[AVAILABLE RECORDS — start]

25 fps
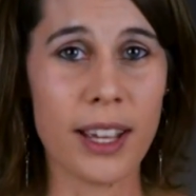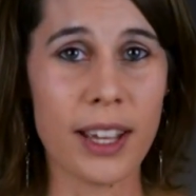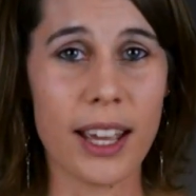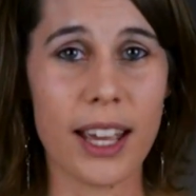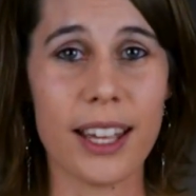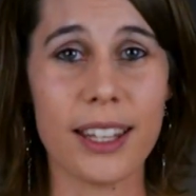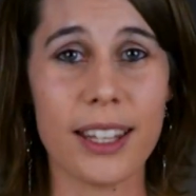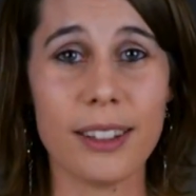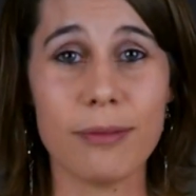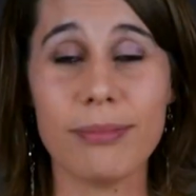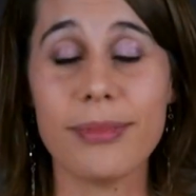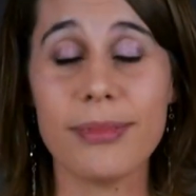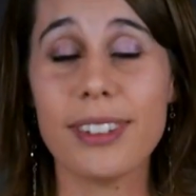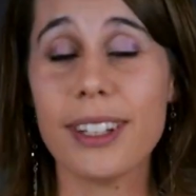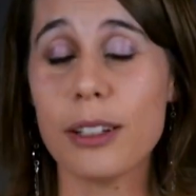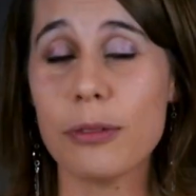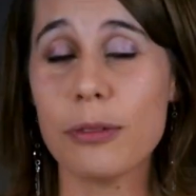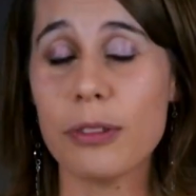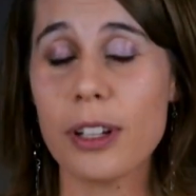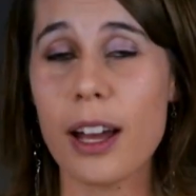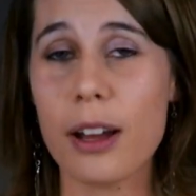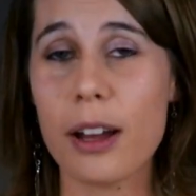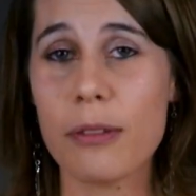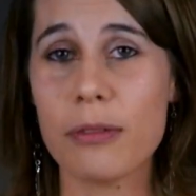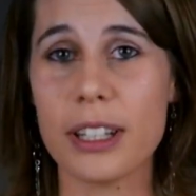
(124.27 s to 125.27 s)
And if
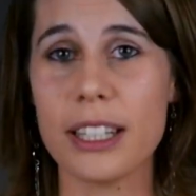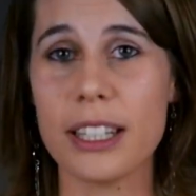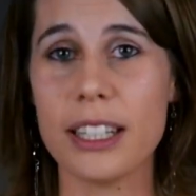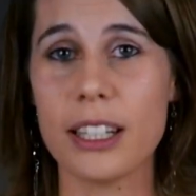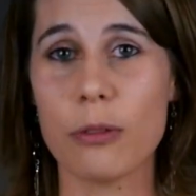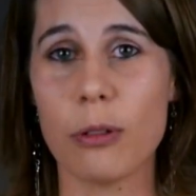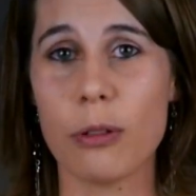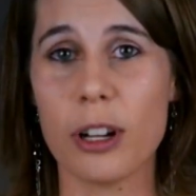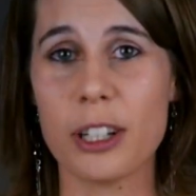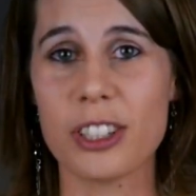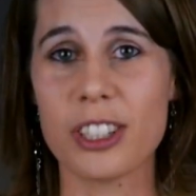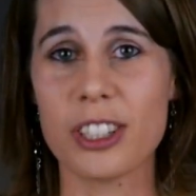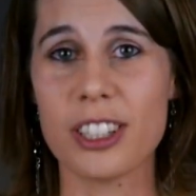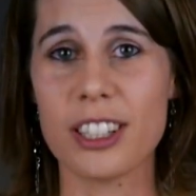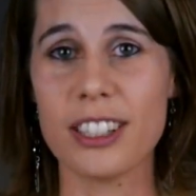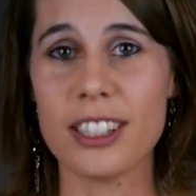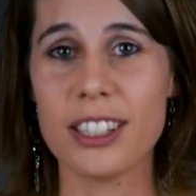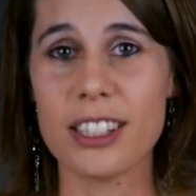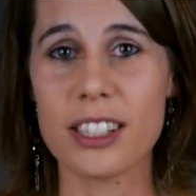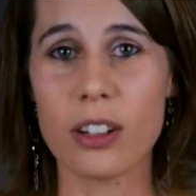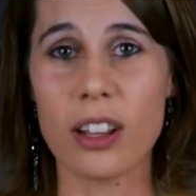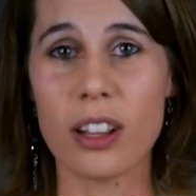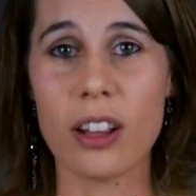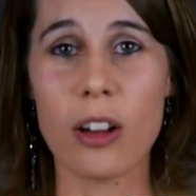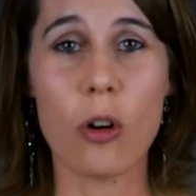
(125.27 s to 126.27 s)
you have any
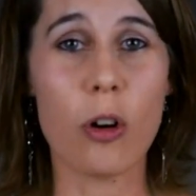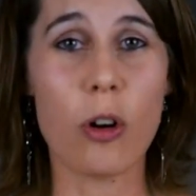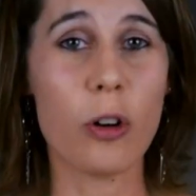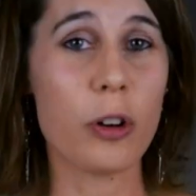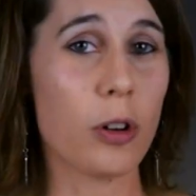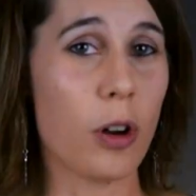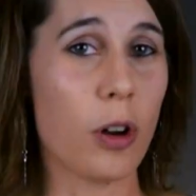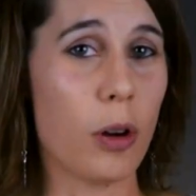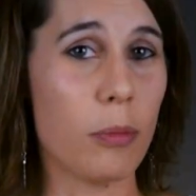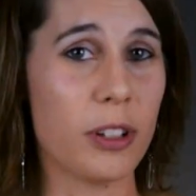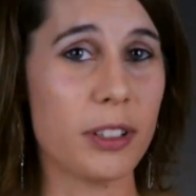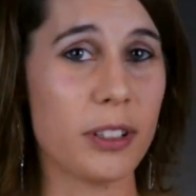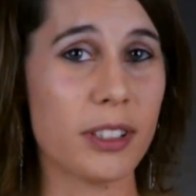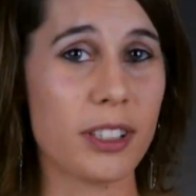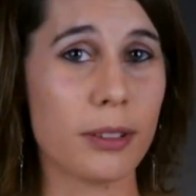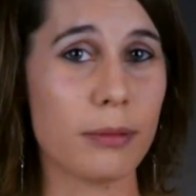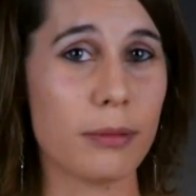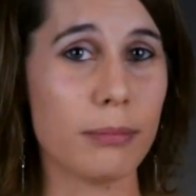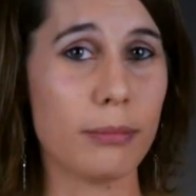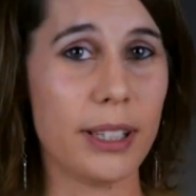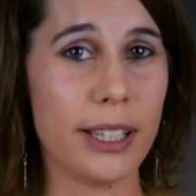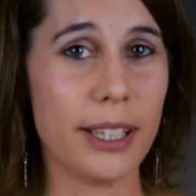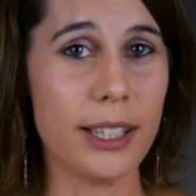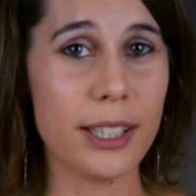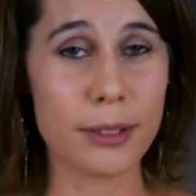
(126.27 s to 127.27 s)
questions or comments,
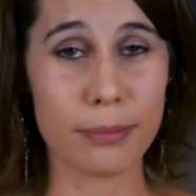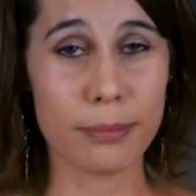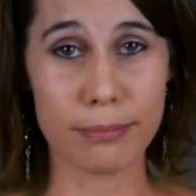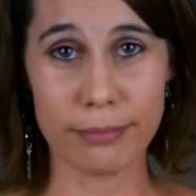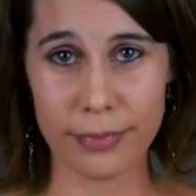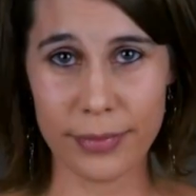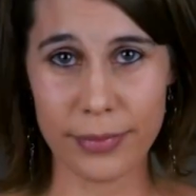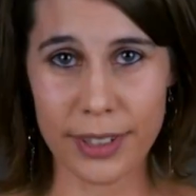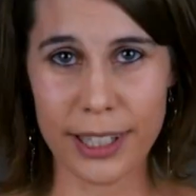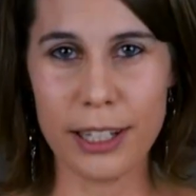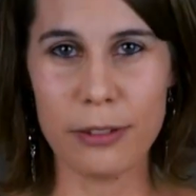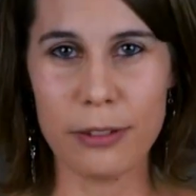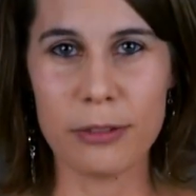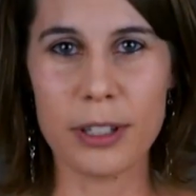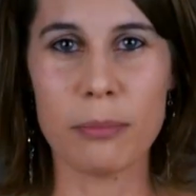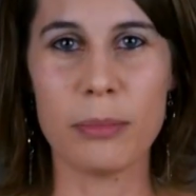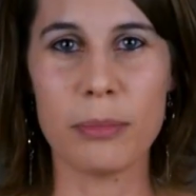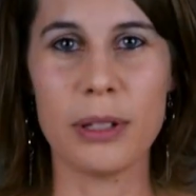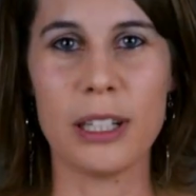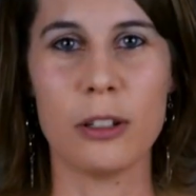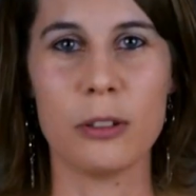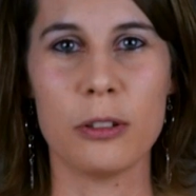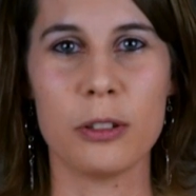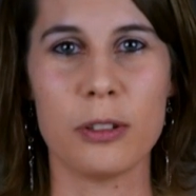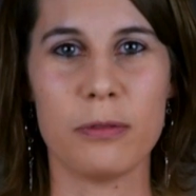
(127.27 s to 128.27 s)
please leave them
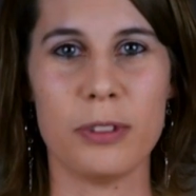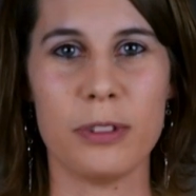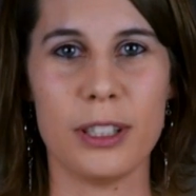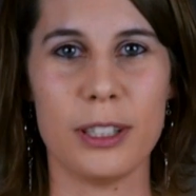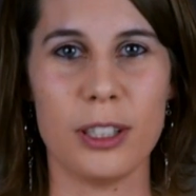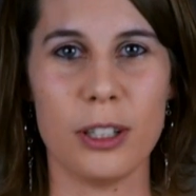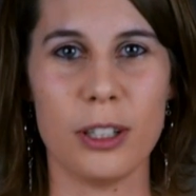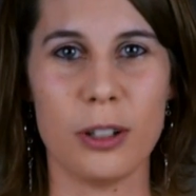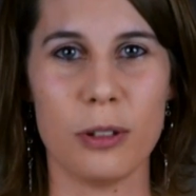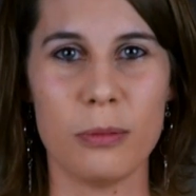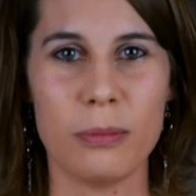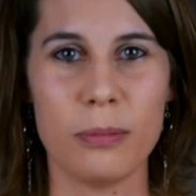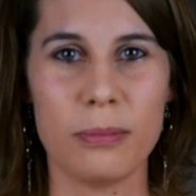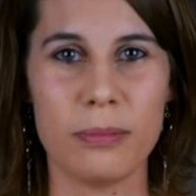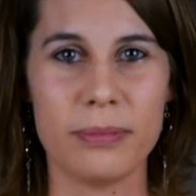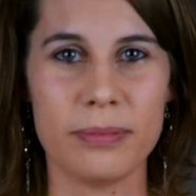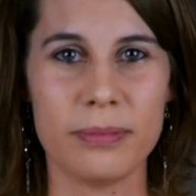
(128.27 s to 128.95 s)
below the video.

[AVAILABLE RECORDS — finish]
[AVAILABLE RECORDS — start]

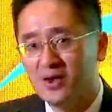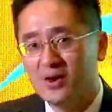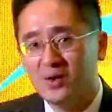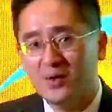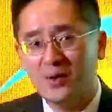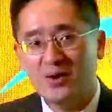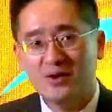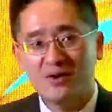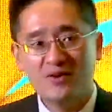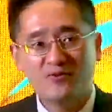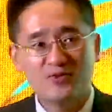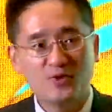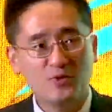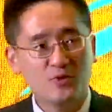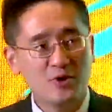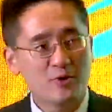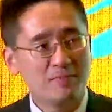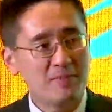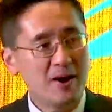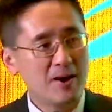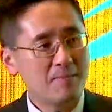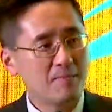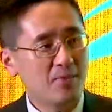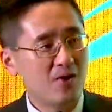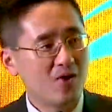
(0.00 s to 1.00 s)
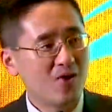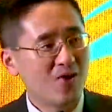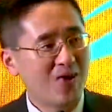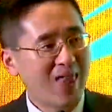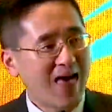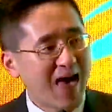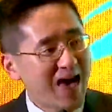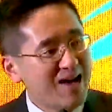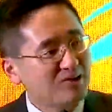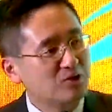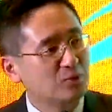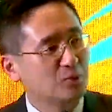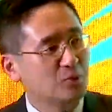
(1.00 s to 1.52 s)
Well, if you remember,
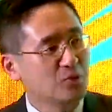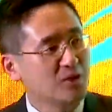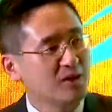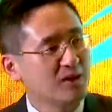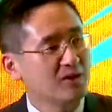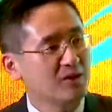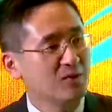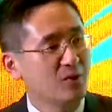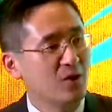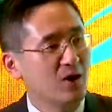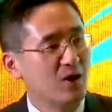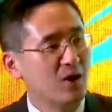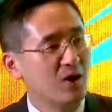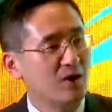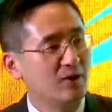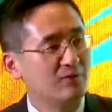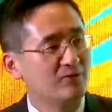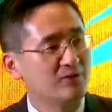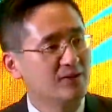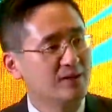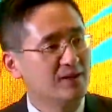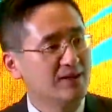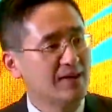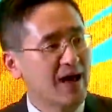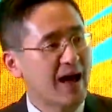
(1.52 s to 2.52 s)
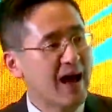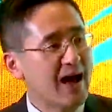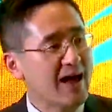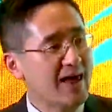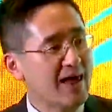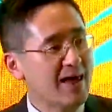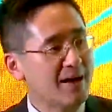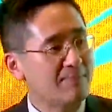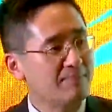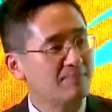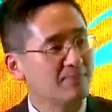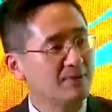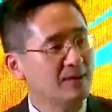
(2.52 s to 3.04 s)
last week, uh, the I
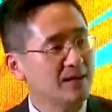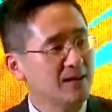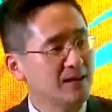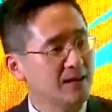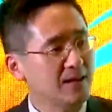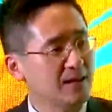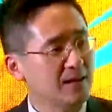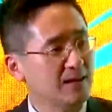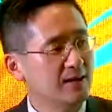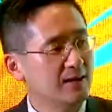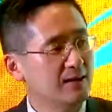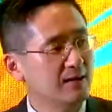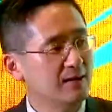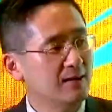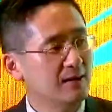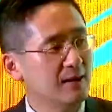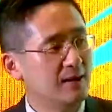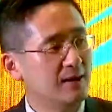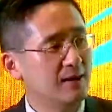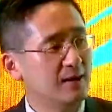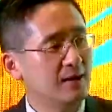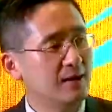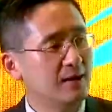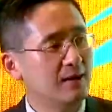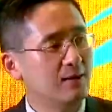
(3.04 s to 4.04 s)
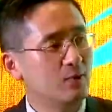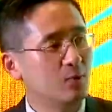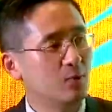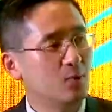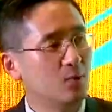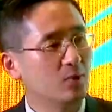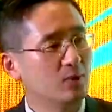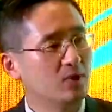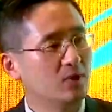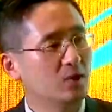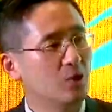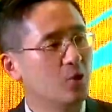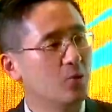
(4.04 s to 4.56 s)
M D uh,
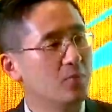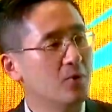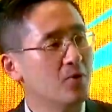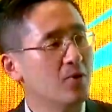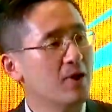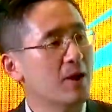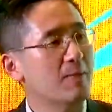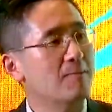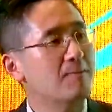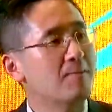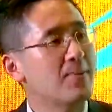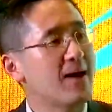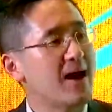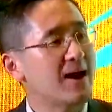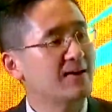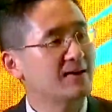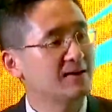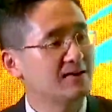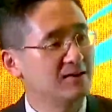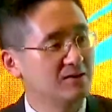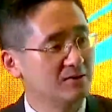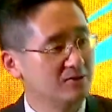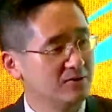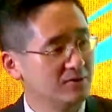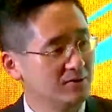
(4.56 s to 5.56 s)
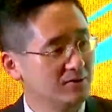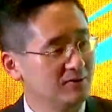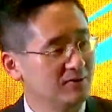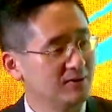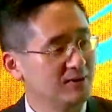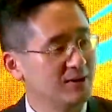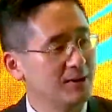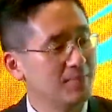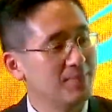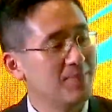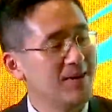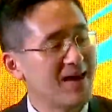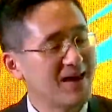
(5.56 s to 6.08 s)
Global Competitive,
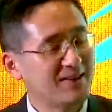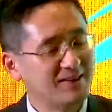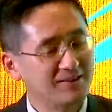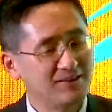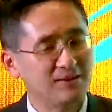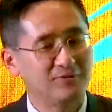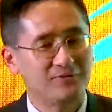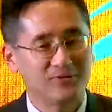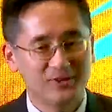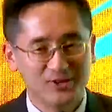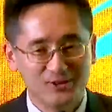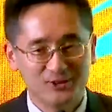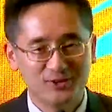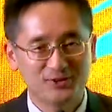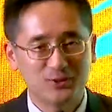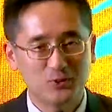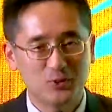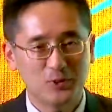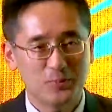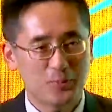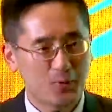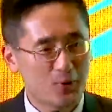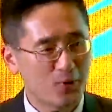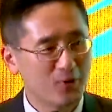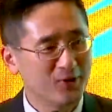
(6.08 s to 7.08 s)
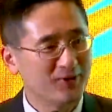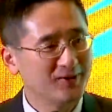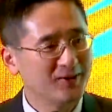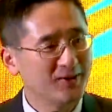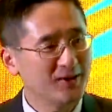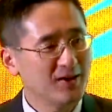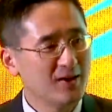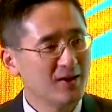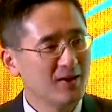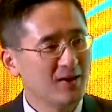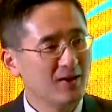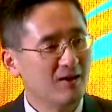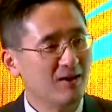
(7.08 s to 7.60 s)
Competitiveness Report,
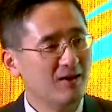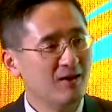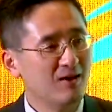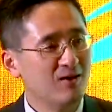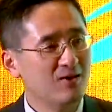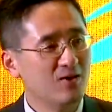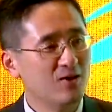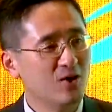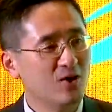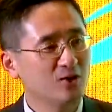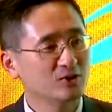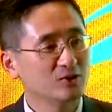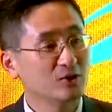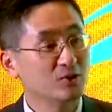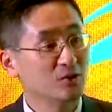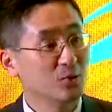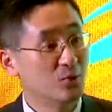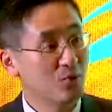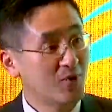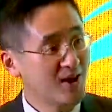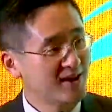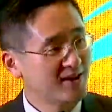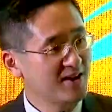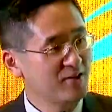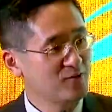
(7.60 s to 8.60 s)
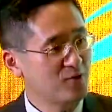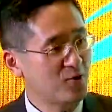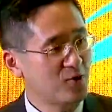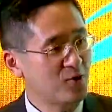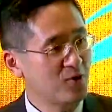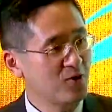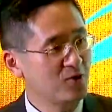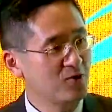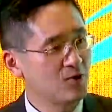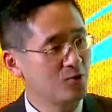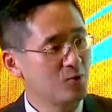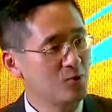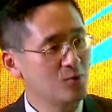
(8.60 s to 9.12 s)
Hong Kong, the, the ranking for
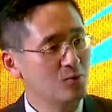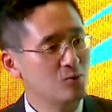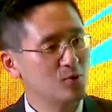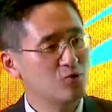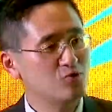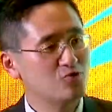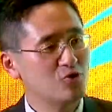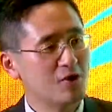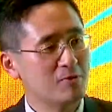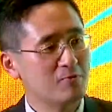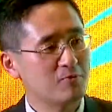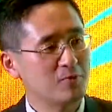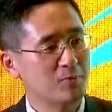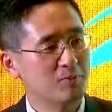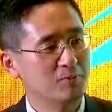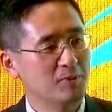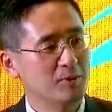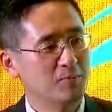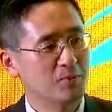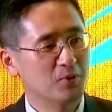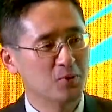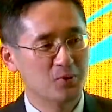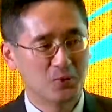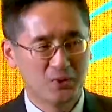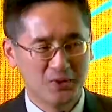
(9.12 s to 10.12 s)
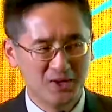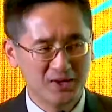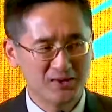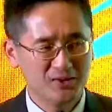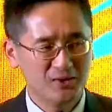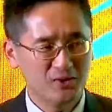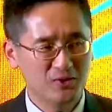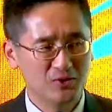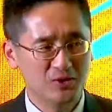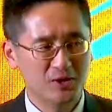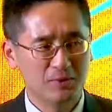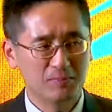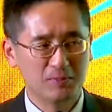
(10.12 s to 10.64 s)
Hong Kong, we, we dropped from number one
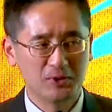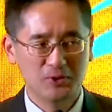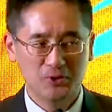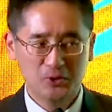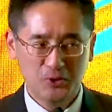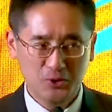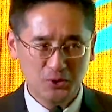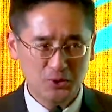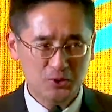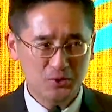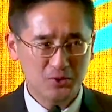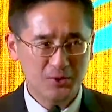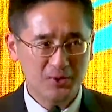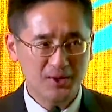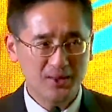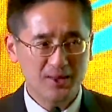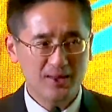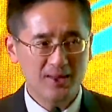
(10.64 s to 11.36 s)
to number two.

[AVAILABLE RECORDS — finish]

REQUIRED ACTION ->
Range to print from the listing above: from the line with "(3.04 s to 4.04 s)" up to and including the line with "(9.12 s to 10.12 s)". Please print those lines exactly, with no pictures and nothing more.

SOLVED EXERCISE ->
(3.04 s to 4.04 s)
(4.04 s to 4.56 s)
M D uh,
(4.56 s to 5.56 s)
(5.56 s to 6.08 s)
Global Competitive,
(6.08 s to 7.08 s)
(7.08 s to 7.60 s)
Competitiveness Report,
(7.60 s to 8.60 s)
(8.60 s to 9.12 s)
Hong Kong, the, the ranking for
(9.12 s to 10.12 s)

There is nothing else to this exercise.